[Records drawn from a dataset]
# # #

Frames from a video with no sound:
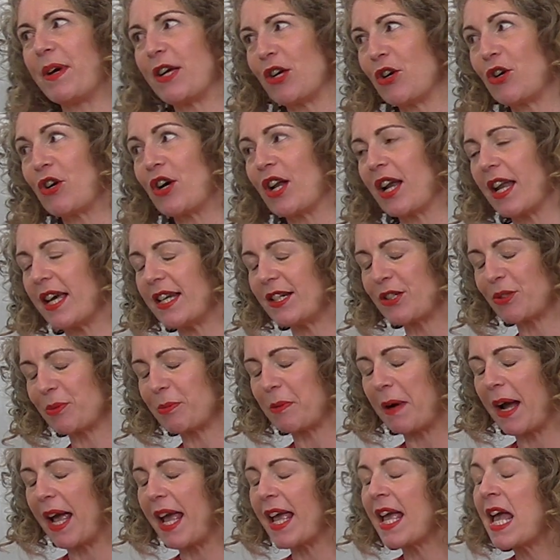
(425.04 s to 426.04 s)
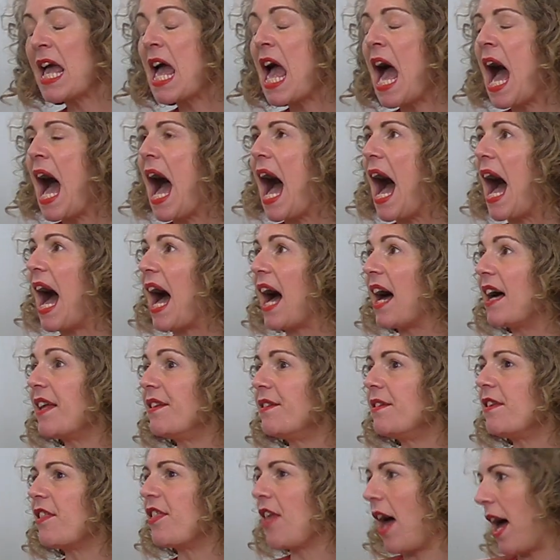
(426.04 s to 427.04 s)
it, we Google it, don't we?
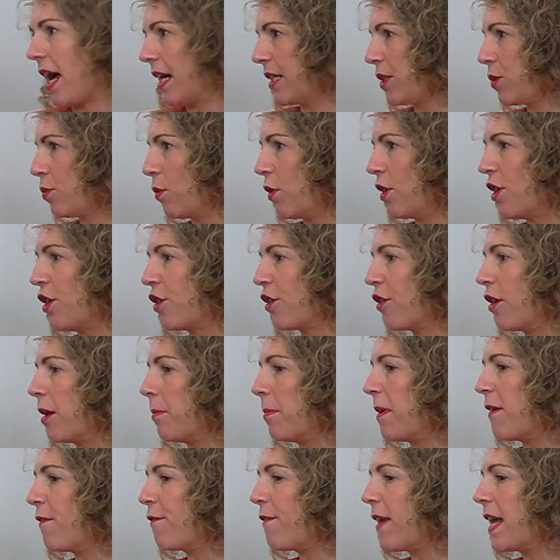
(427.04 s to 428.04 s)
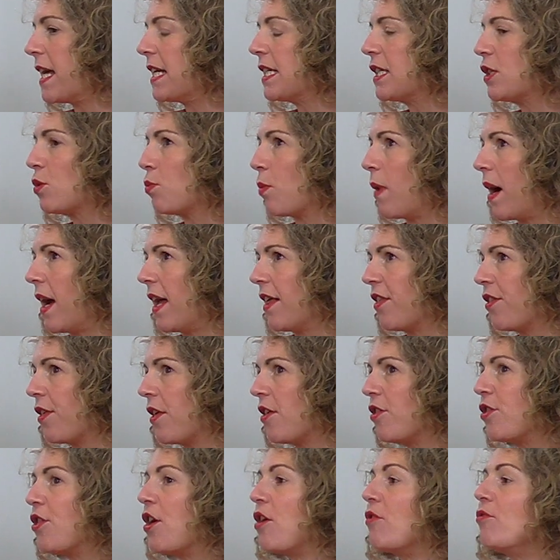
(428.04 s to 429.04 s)
And that's what you're going to be faced with.
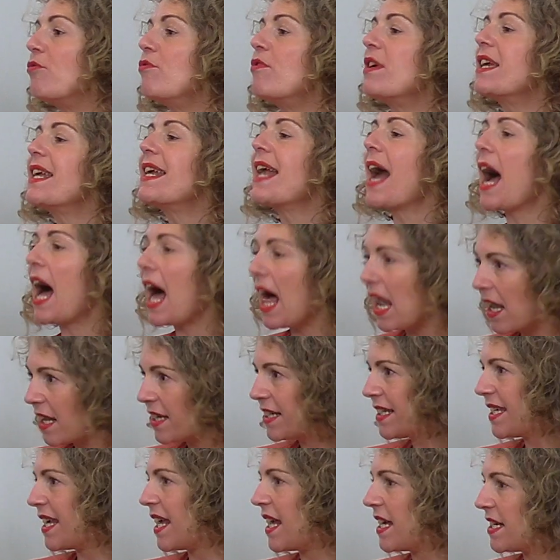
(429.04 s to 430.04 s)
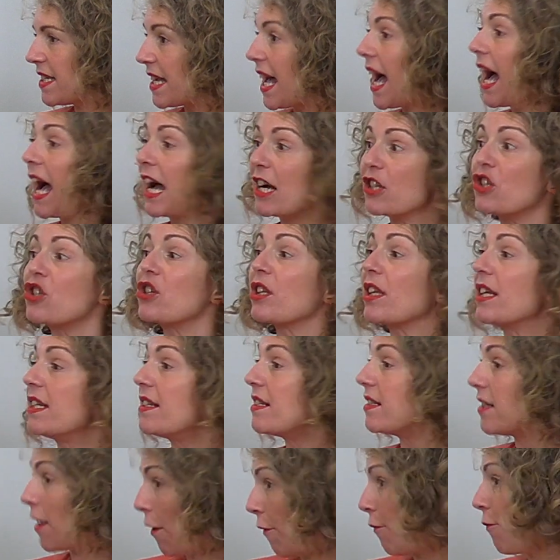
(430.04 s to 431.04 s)
The reality is actually
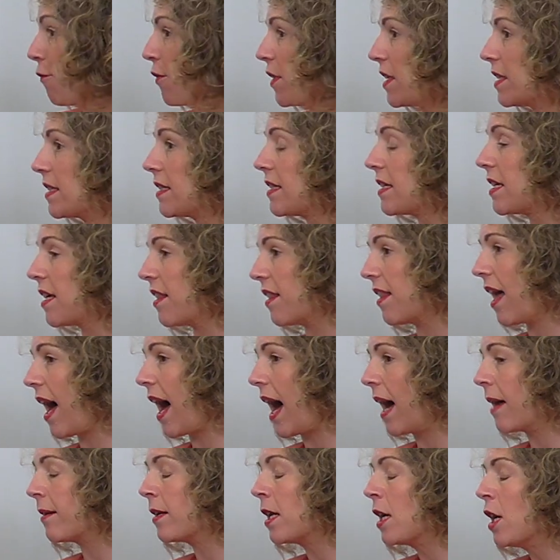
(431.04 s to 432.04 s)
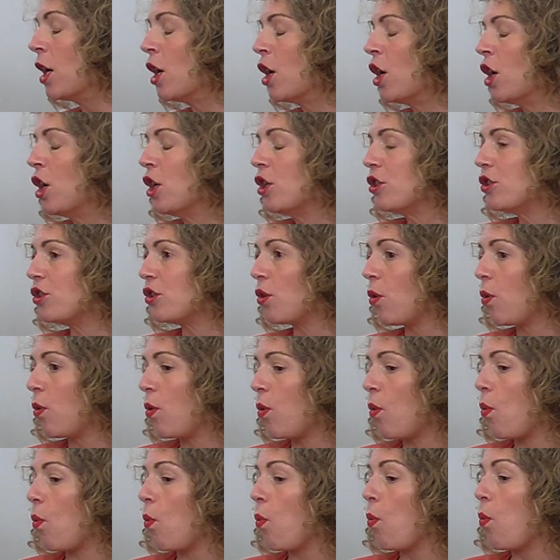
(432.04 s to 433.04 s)
different to that.
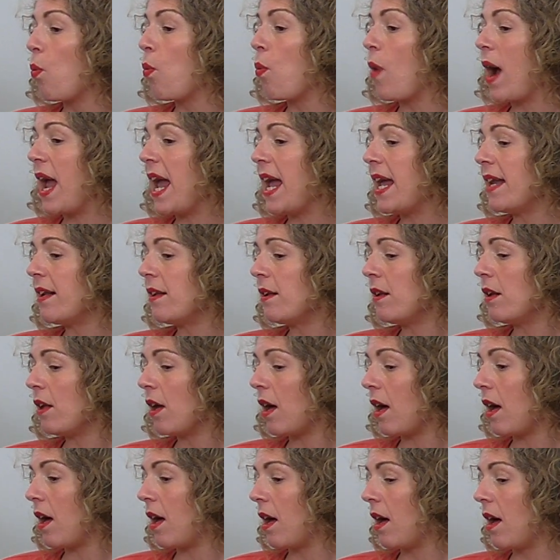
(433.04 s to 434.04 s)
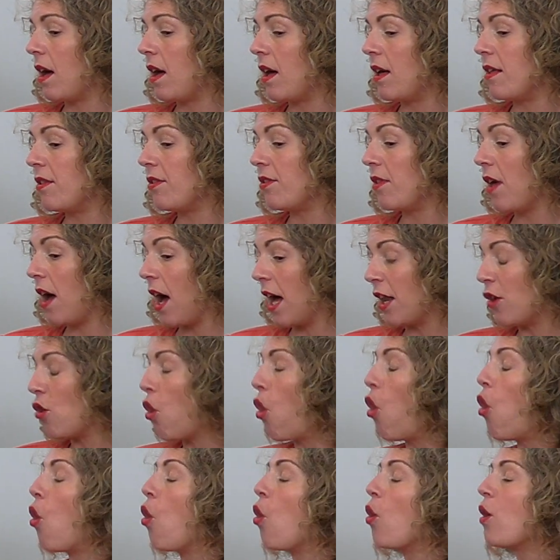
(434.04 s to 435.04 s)
So when
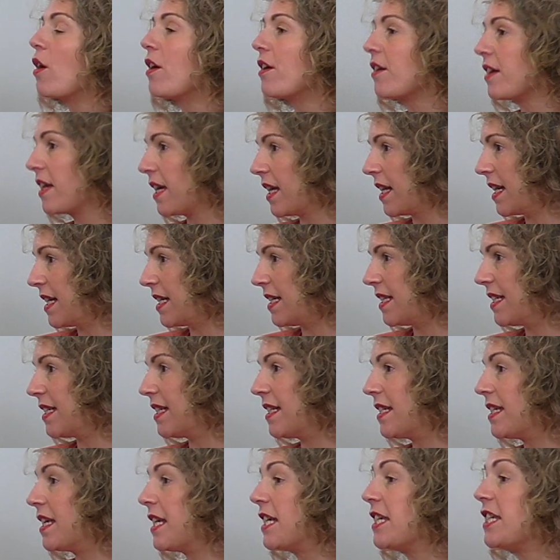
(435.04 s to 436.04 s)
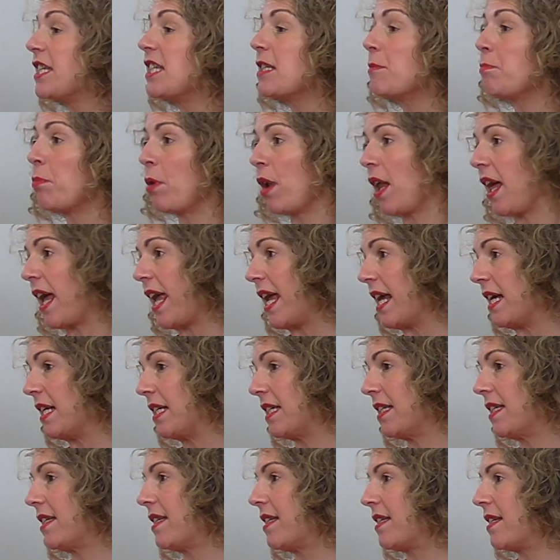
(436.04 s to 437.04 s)
an organ is
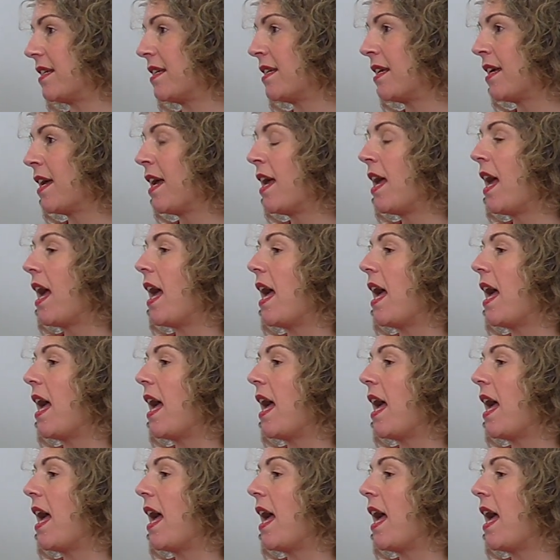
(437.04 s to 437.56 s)
displaced,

# # #

**YOUR GOAL**
Give back the records exactly, minus any pictures.

**RESPONSE TO THIS TASK**
Frames from a video with no sound:
(425.04 s to 426.04 s)
(426.04 s to 427.04 s)
it, we Google it, don't we?
(427.04 s to 428.04 s)
(428.04 s to 429.04 s)
And that's what you're going to be faced with.
(429.04 s to 430.04 s)
(430.04 s to 431.04 s)
The reality is actually
(431.04 s to 432.04 s)
(432.04 s to 433.04 s)
different to that.
(433.04 s to 434.04 s)
(434.04 s to 435.04 s)
So when
(435.04 s to 436.04 s)
(436.04 s to 437.04 s)
an organ is
(437.04 s to 437.56 s)
displaced,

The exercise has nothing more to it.